ACTIVITY = Using the records below, write out only the lines from the line containing "[0:02.08-0:03.12]" up to and including the line containing "Verbatim transcript: 然后再下来呢就谈到立位，", exactly, with no pictures.

SUPPLIED ENTRIES =

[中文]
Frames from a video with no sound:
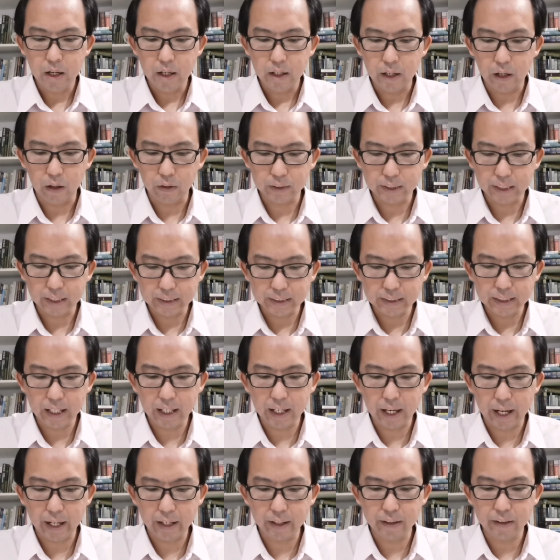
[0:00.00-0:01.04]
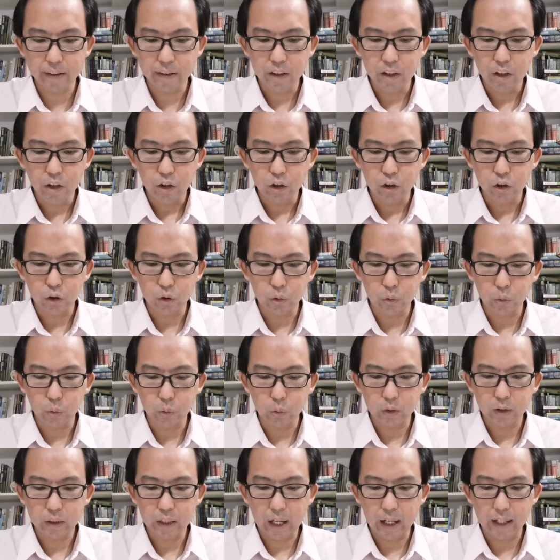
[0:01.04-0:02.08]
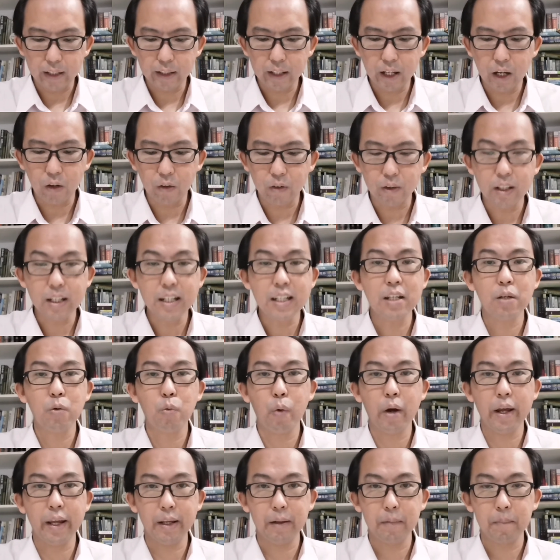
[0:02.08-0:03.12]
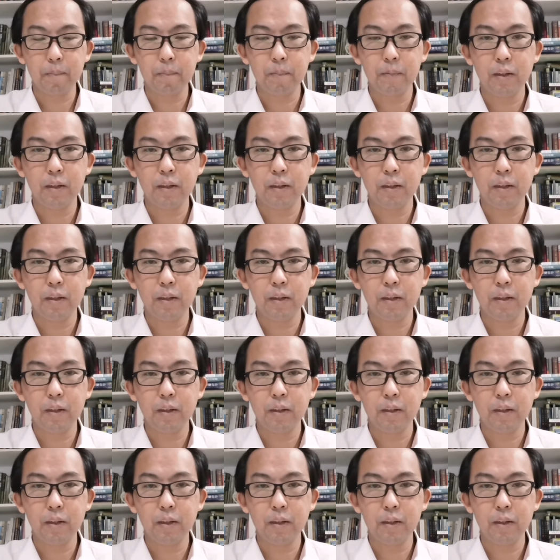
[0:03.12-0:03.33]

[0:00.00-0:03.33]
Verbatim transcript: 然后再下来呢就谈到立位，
==
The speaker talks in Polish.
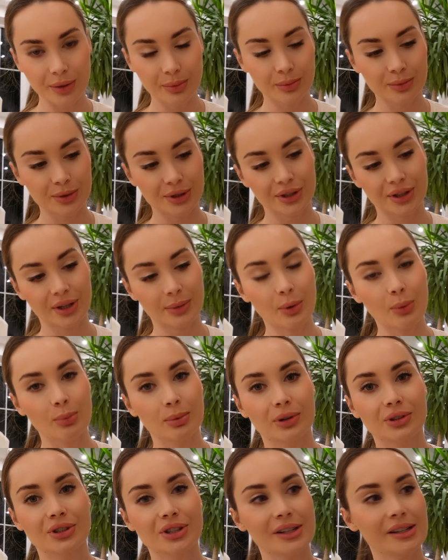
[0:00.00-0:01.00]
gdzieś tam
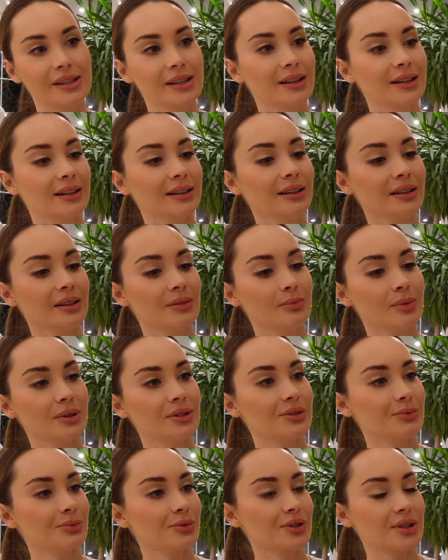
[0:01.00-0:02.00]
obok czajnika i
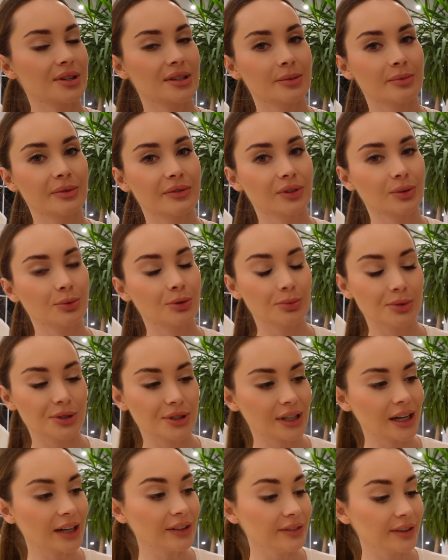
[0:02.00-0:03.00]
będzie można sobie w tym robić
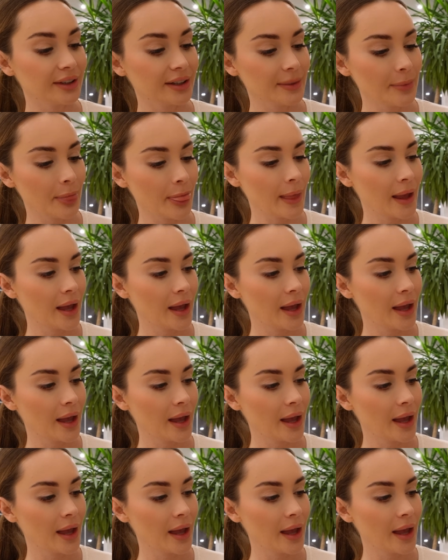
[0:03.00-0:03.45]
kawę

COMPLETED EXERCISE =
[0:02.08-0:03.12]
[0:03.12-0:03.33]

[0:00.00-0:03.33]
Verbatim transcript: 然后再下来呢就谈到立位，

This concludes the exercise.